Collected data:
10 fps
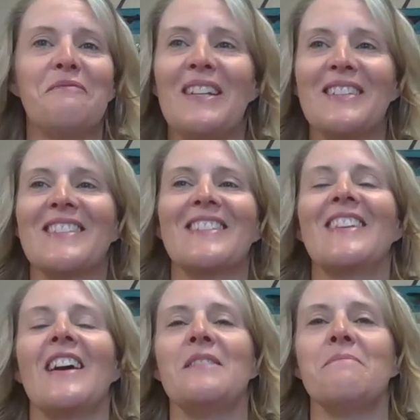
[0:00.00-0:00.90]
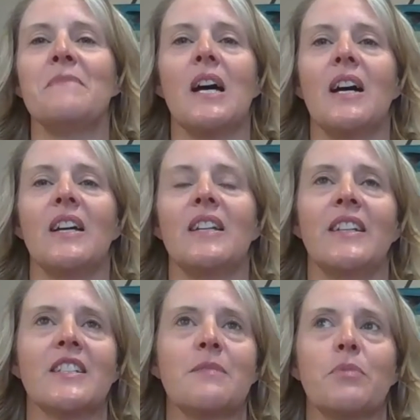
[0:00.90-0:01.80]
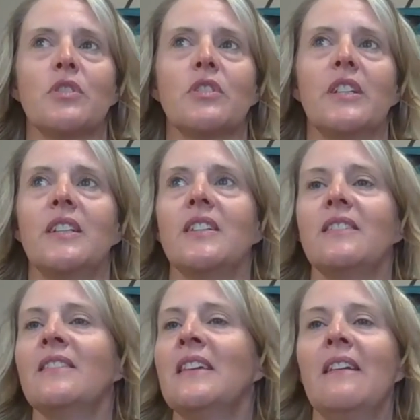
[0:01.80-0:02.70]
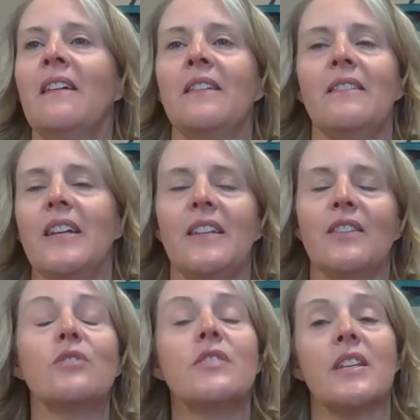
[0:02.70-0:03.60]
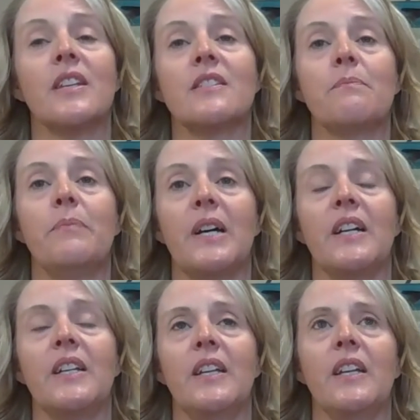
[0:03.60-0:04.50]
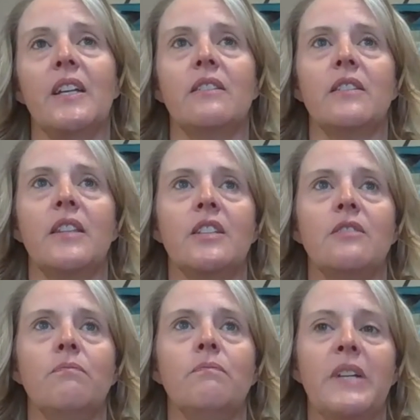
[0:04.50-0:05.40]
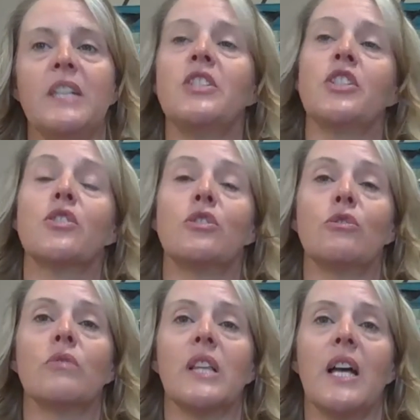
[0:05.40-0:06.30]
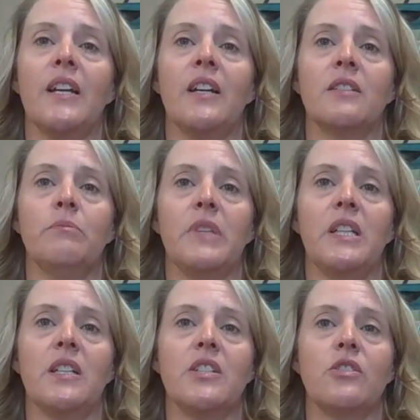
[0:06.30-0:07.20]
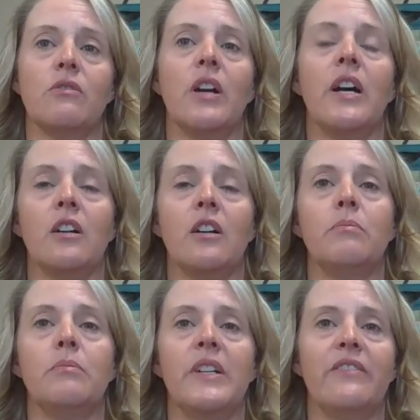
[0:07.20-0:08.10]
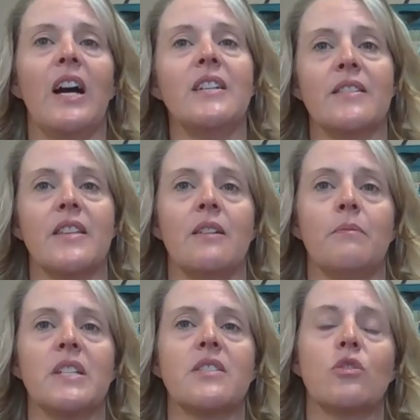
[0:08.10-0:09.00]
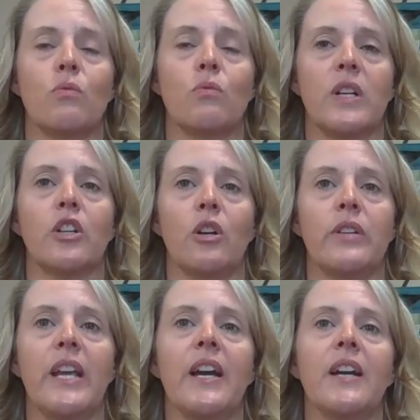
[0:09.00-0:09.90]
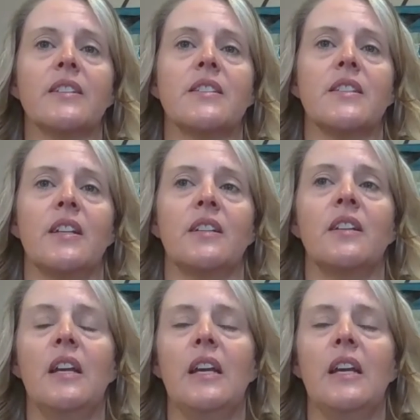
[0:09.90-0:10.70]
medicine. I am not an expert in those things, but patients do rely on me to help advise them as to where to go next. And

* **Work to be completed**
Print all of the entries word for word. Skip any images they contain.

* **Exercise result**
10 fps
[0:00.00-0:00.90]
[0:00.90-0:01.80]
[0:01.80-0:02.70]
[0:02.70-0:03.60]
[0:03.60-0:04.50]
[0:04.50-0:05.40]
[0:05.40-0:06.30]
[0:06.30-0:07.20]
[0:07.20-0:08.10]
[0:08.10-0:09.00]
[0:09.00-0:09.90]
[0:09.90-0:10.70]
medicine. I am not an expert in those things, but patients do rely on me to help advise them as to where to go next. And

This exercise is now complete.